The argument convinced the Commission to give the O.K., pending FEMA approval, and the fate of the plan is now in the hands of the Board of Supervisors. Developers must go through several more stages of project review before breaking ground in late 2013—a date Brooks called ambitious but not impossible. But those who live next door to the future shopping center want to let developers and officials alike know they’re watching closely.

Joan Albiston, a landscape architect whose home in the Willoughby neighborhood off 5th Street Extended backs up to the development site, said locals’ feelings on the new center are mixed. Some are eagerly awaiting the arrival of the promised high-end grocery store, and Albiston said the developers’ promise to line 5th Street to Avon Extended with a cut-through road—the Bent Creek Parkway—was welcome news for residents tired of having no direct route to Belmont.

Still, she said, “there are a fair number of us that like living here, and don’t complain about the lack of shopping. People have bought here because it’s close to town, and yet it’s got a lot of woodland around it, a lot of protection.”

The coming development promises to eliminate a lot of that tree buffer, she said, and some of the peace and quiet of the neighborhood, too. Many are concerned a much-used footpath owned by the Willoughby Neighborhood Association that follows the horseshoe bend of the creek all the way to what is destined to become Biscuit Run State Park will be more exposed, and may end up getting unwanted extra traffic.

“I do think that we’re going to get more light back there, more noise back there,” Albiston said. But she said she knew the land across the creek was destined for development when she bought her house four years ago, and she understands that progress is progress.
“I know if developers don’t make it work, then they’re not making a living,” she said. “I know that their intent is to do well. I just want them to constantly be aware that this is important to us—the well-being of Moores Creek and the well-being of our backyard.”

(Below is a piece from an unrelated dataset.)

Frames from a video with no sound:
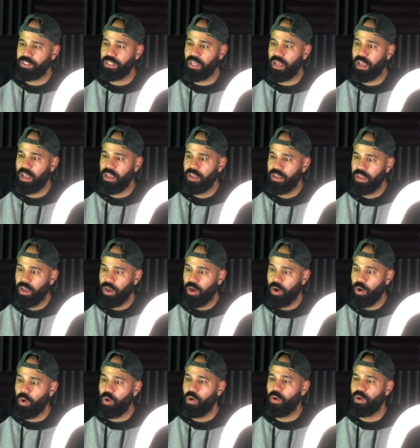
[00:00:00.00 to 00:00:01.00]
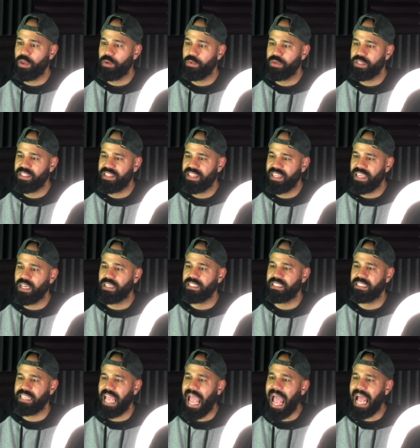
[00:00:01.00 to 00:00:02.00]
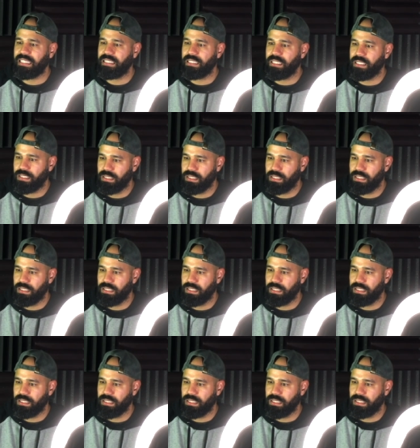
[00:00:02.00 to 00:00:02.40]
it was The Assassin.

Some are pushing harder. Mike Meintzschel, a 20-year Willoughby resident, has posted a series of videos to YouTube with footage of the creek flowing through proposed fill areas. He pointed out one fill area includes a small, flowing tributary, and contends the development will negatively impact an already eroded and compromised Moores Creek. He’s passed along links to all his documentation to the Board of Supervisors, and hopes they’ll spark further discussion.

“The process needs to become totally transparent, so the Board can ask the right questions,” he said.

Brooks said county officials are in ongoing conversations with residents. But for now, the focus is squarely on FEMA and the floodplain. The project planning is, by nature, a piecemeal process, he said, “but certainly the environmental considerations will come into play.”